© Bauer et Knowles
Comme artistes individuels aux démarches distinctes mais complémentaires, Jon Knowles et Lorna Bauer ont réalisé, en collaboration, une exposition où sont examinées les pratiques recourant à un objectif — aujourd’hui devenues des institutions — ainsi que leurs qualités illustratives comme véhicules des données visuelles d’autres médias.
Le projet — un film très scénographié accompagné, en contrepartie, de photographies et de diapos — est une étude sur l’objet prenant la forme d’une mise en scène des gestes et des topologies de deux pratiques nettement délimitées : le cinéma et la poterie.

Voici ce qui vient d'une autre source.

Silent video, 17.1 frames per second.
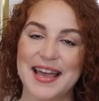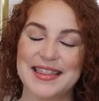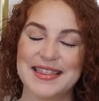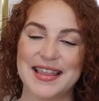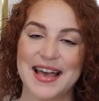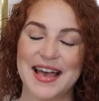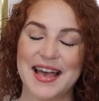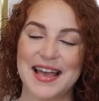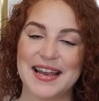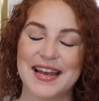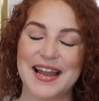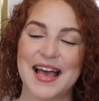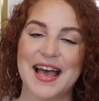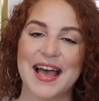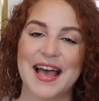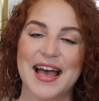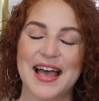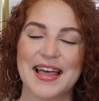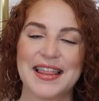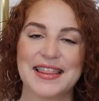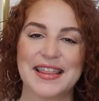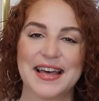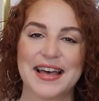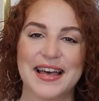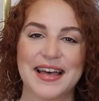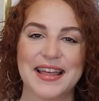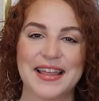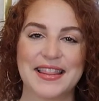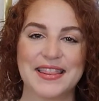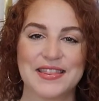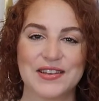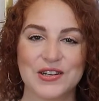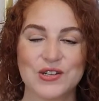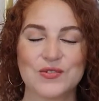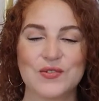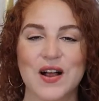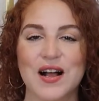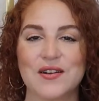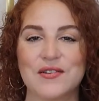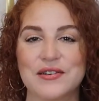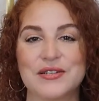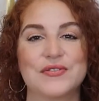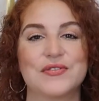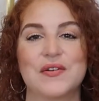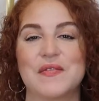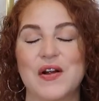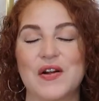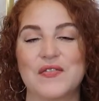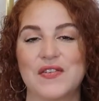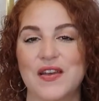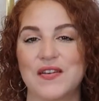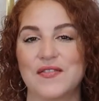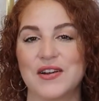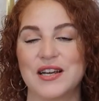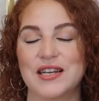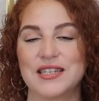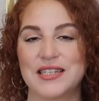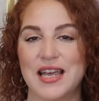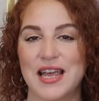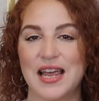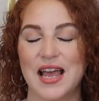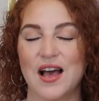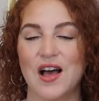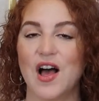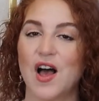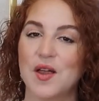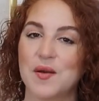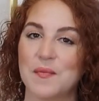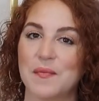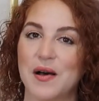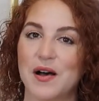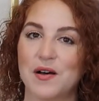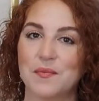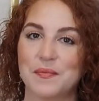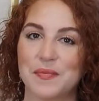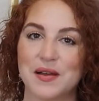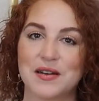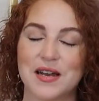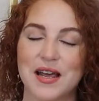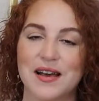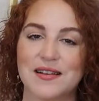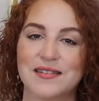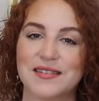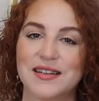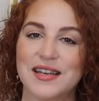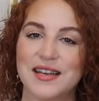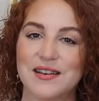And then the 3rd rock was from our favorite date on Mount Bonnell,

Cette enquête matérialiste s’opère par le déploiement de divers langages visuels et conventions filmiques : la vidéo d’art haute résolution (précisément comprise ici comme une méditation sur la « persistance de la vision »), le cinéma structuraliste des années 1970 et le cinéma-vérité apparu vers le milieu du siècle dernier. Finalement, l’intention derrière cette collusion réfractaire de stratégies et de méthodes est de secouer et d’embrouiller la distinction entre sujet et objet.

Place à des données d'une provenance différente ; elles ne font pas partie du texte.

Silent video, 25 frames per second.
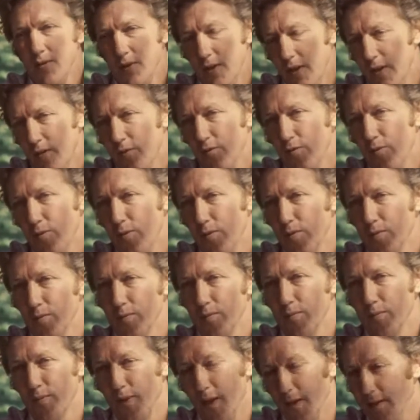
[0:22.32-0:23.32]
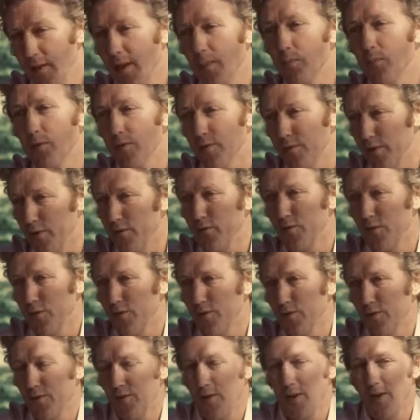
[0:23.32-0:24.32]
Yes, oh, a number of
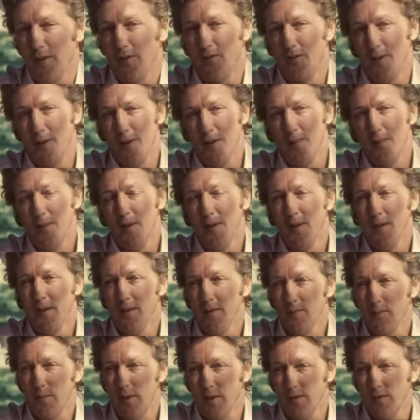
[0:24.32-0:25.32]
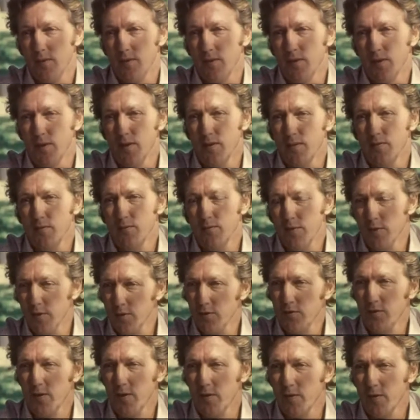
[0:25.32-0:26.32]
instances, I'd say. But the
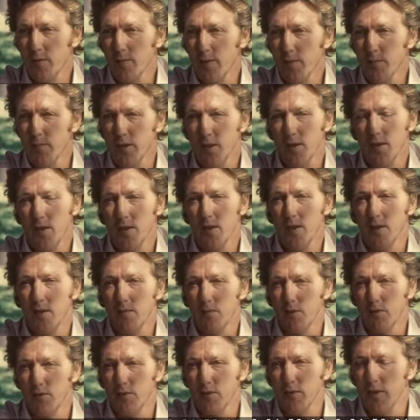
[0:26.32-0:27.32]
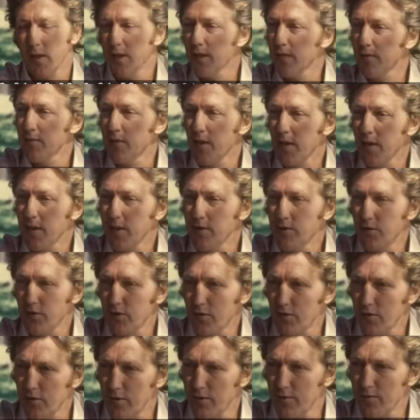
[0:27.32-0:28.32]
first I remember clearly was at the end of
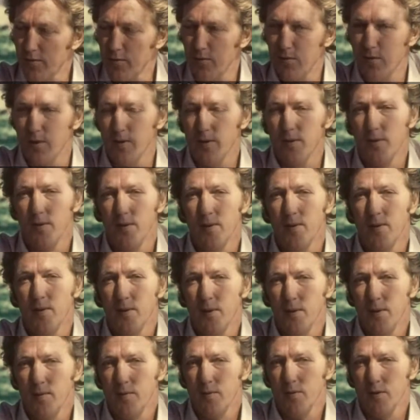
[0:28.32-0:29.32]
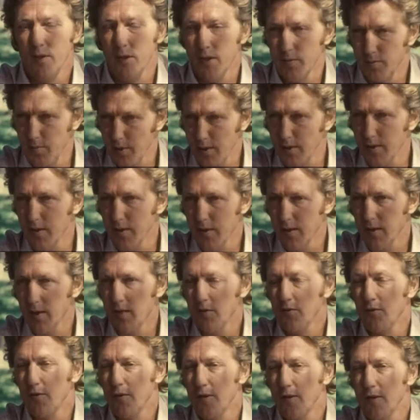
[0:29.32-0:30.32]
1964, when I'd been there
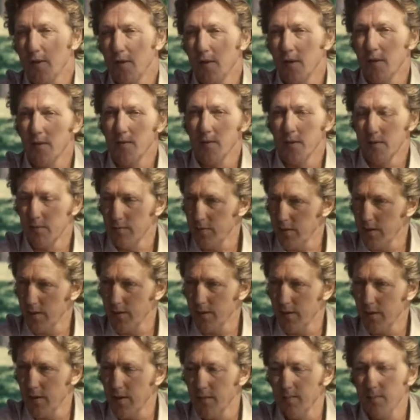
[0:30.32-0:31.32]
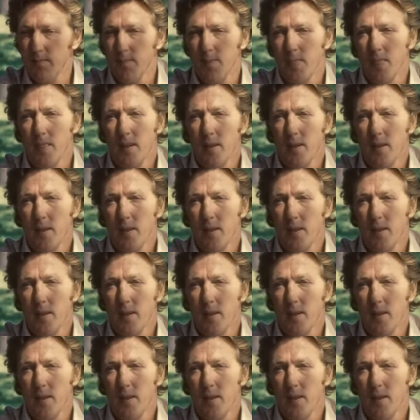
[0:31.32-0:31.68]
less than a year in Vietnam,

En substance, l’exposition est constituée d’un film 16 mm créé dans l’esprit de l’école structuraliste du cinéma expérimental. Les praticiens de ce genre ont retiré le contenu expressif de l’œuvre et ont employé des mécanismes et techniques prédéterminés pour démystifier le processus cinématographique. Le présent film est un enregistrement en temps réel du mouvement d’un tour de potier et du tournage rythmique d’un récipient sur l’appareil. La caméra fait un lent zoom arrière pour révéler le façonnage d’un gros bol. Cette action souligne la relation entre deux mouvements circulaires simultanés lors de la présentation-exposition actuelle du film : l’un est issu du tour de potier (sur un axe horizontal mais saisi en contre-plongée par la caméra) et l’autre provient du passage du film dans la caméra comme telle puis dans le projecteur (tous deux sur un axe vertical). Incidemment, le temps requis par un céramiste d’expérience pour tourner un simple récipient équivaut à la durée d’une bobine de film de 100 pieds.
Bien que l’argile et ses variations artisanales semblent faire partie aujourd’hui d’un renouveau en art contemporain — et d’une dichotomie souvent reprise entre qualification (skilling) et déqualification (deskilling) —, les artistes situent fermement leur exposition comme un refus de faire un choix, qui n’en serait pas un, entre qualification et déqualification. Bauer et Knowles affirment plutôt ici la nécessité d’avoir un point de vue sur le monde qui soit à la fois oblique et rapproché.